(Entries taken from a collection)
....

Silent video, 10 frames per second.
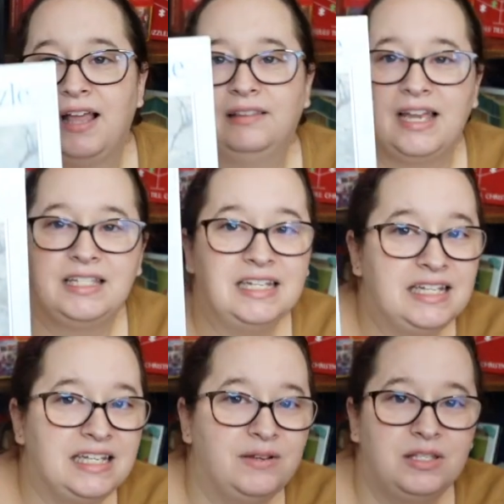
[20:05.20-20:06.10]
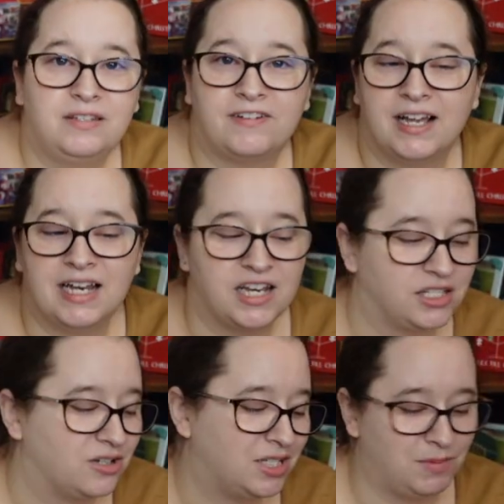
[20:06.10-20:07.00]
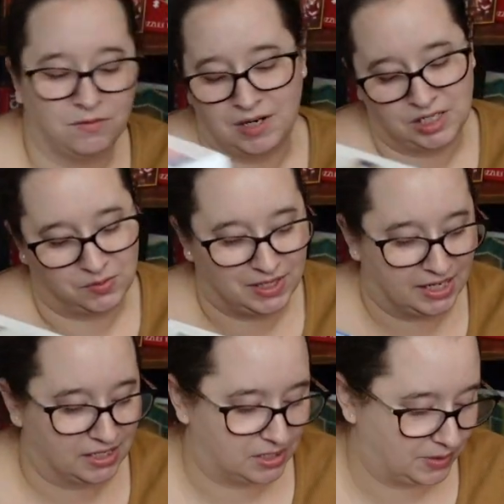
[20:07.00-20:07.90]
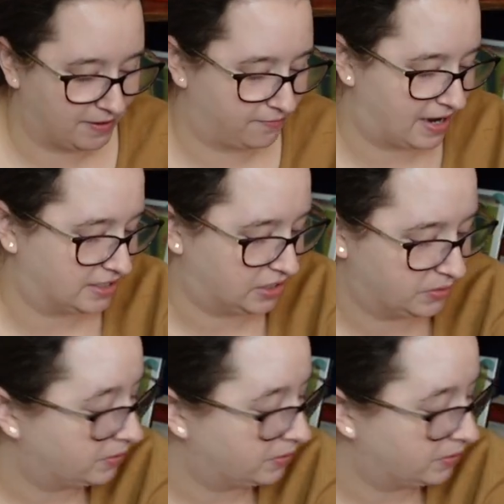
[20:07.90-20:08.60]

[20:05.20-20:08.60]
I liked it. It was fun. I just don't see me redoing it so I can find a new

....

## What you need to do:
Word for word, give the entries above again, with no images included.

## Solution to this task:
Silent video, 10 frames per second.
[20:05.20-20:06.10]
[20:06.10-20:07.00]
[20:07.00-20:07.90]
[20:07.90-20:08.60]

[20:05.20-20:08.60]
I liked it. It was fun. I just don't see me redoing it so I can find a new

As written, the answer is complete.